**Exercise instructions**
Except for the pictures, output the records in full and exactly.

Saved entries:
══════════════════════════════

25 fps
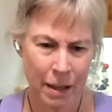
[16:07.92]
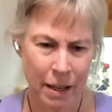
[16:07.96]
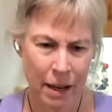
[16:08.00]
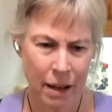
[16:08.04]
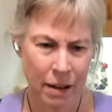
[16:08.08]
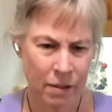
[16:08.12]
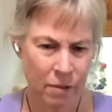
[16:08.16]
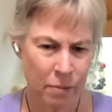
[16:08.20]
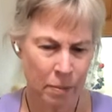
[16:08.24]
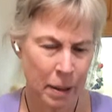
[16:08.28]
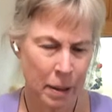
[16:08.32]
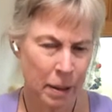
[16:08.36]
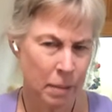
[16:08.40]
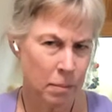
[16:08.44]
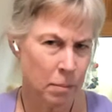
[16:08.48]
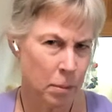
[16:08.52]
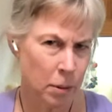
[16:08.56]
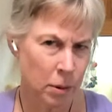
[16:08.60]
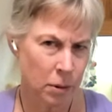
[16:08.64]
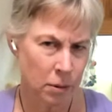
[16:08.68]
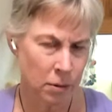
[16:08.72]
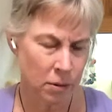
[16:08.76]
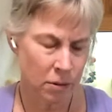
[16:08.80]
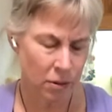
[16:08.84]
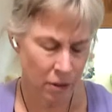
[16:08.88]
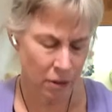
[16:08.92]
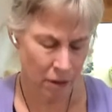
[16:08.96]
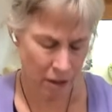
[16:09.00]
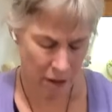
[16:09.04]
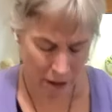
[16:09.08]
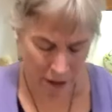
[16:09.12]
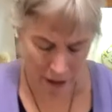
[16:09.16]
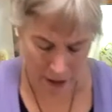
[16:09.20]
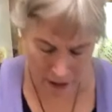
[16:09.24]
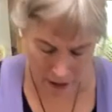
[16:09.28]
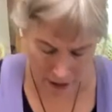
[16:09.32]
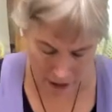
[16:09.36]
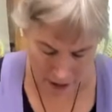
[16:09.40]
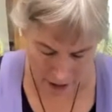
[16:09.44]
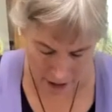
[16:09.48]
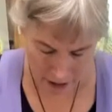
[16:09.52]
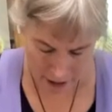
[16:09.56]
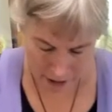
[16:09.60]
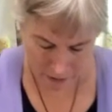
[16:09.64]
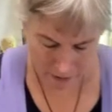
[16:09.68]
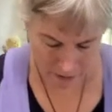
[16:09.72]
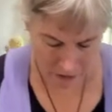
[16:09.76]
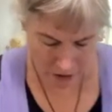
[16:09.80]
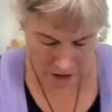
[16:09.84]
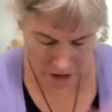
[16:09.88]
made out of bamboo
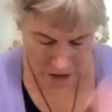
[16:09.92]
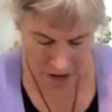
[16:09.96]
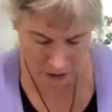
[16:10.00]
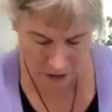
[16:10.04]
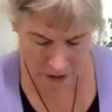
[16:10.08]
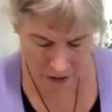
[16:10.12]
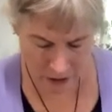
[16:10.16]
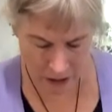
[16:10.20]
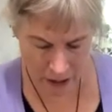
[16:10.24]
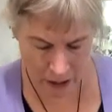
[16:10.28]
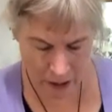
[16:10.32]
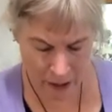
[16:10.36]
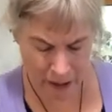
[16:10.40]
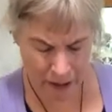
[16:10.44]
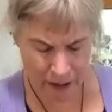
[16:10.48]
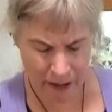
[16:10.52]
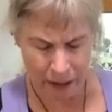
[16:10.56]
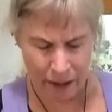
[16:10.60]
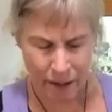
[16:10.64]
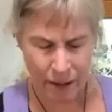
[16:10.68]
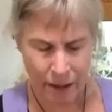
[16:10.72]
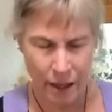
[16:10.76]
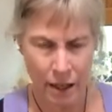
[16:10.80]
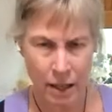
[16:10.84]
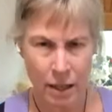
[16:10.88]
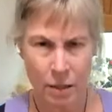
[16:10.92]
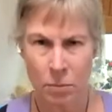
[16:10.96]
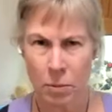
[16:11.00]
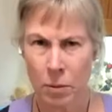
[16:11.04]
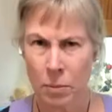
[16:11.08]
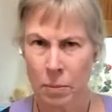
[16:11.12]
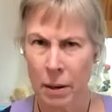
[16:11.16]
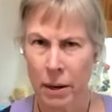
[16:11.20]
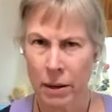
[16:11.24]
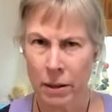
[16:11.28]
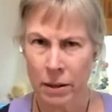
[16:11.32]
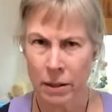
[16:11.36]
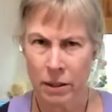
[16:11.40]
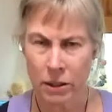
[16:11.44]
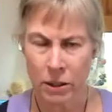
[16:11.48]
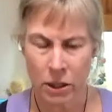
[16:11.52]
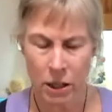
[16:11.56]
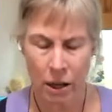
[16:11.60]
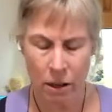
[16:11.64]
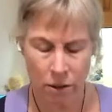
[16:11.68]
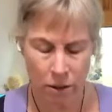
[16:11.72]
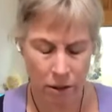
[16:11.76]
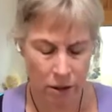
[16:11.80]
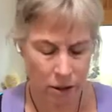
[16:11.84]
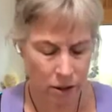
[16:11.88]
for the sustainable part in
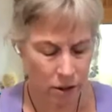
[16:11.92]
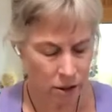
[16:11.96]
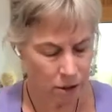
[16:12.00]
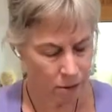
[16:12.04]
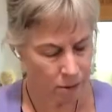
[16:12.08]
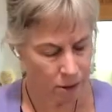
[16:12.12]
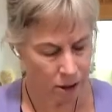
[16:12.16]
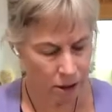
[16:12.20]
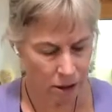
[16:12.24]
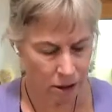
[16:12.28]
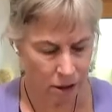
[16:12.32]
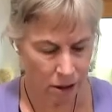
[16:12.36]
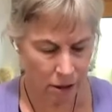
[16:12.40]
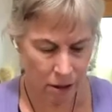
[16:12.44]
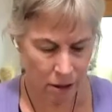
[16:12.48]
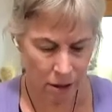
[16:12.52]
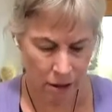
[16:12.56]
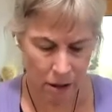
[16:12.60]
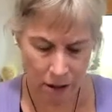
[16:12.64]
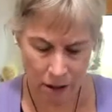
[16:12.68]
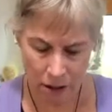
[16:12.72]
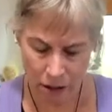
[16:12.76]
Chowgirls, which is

══════════════════════════════

**Completed task**
25 fps
[16:07.92]
[16:07.96]
[16:08.00]
[16:08.04]
[16:08.08]
[16:08.12]
[16:08.16]
[16:08.20]
[16:08.24]
[16:08.28]
[16:08.32]
[16:08.36]
[16:08.40]
[16:08.44]
[16:08.48]
[16:08.52]
[16:08.56]
[16:08.60]
[16:08.64]
[16:08.68]
[16:08.72]
[16:08.76]
[16:08.80]
[16:08.84]
[16:08.88]
[16:08.92]
[16:08.96]
[16:09.00]
[16:09.04]
[16:09.08]
[16:09.12]
[16:09.16]
[16:09.20]
[16:09.24]
[16:09.28]
[16:09.32]
[16:09.36]
[16:09.40]
[16:09.44]
[16:09.48]
[16:09.52]
[16:09.56]
[16:09.60]
[16:09.64]
[16:09.68]
[16:09.72]
[16:09.76]
[16:09.80]
[16:09.84]
[16:09.88]
made out of bamboo
[16:09.92]
[16:09.96]
[16:10.00]
[16:10.04]
[16:10.08]
[16:10.12]
[16:10.16]
[16:10.20]
[16:10.24]
[16:10.28]
[16:10.32]
[16:10.36]
[16:10.40]
[16:10.44]
[16:10.48]
[16:10.52]
[16:10.56]
[16:10.60]
[16:10.64]
[16:10.68]
[16:10.72]
[16:10.76]
[16:10.80]
[16:10.84]
[16:10.88]
[16:10.92]
[16:10.96]
[16:11.00]
[16:11.04]
[16:11.08]
[16:11.12]
[16:11.16]
[16:11.20]
[16:11.24]
[16:11.28]
[16:11.32]
[16:11.36]
[16:11.40]
[16:11.44]
[16:11.48]
[16:11.52]
[16:11.56]
[16:11.60]
[16:11.64]
[16:11.68]
[16:11.72]
[16:11.76]
[16:11.80]
[16:11.84]
[16:11.88]
for the sustainable part in
[16:11.92]
[16:11.96]
[16:12.00]
[16:12.04]
[16:12.08]
[16:12.12]
[16:12.16]
[16:12.20]
[16:12.24]
[16:12.28]
[16:12.32]
[16:12.36]
[16:12.40]
[16:12.44]
[16:12.48]
[16:12.52]
[16:12.56]
[16:12.60]
[16:12.64]
[16:12.68]
[16:12.72]
[16:12.76]
Chowgirls, which is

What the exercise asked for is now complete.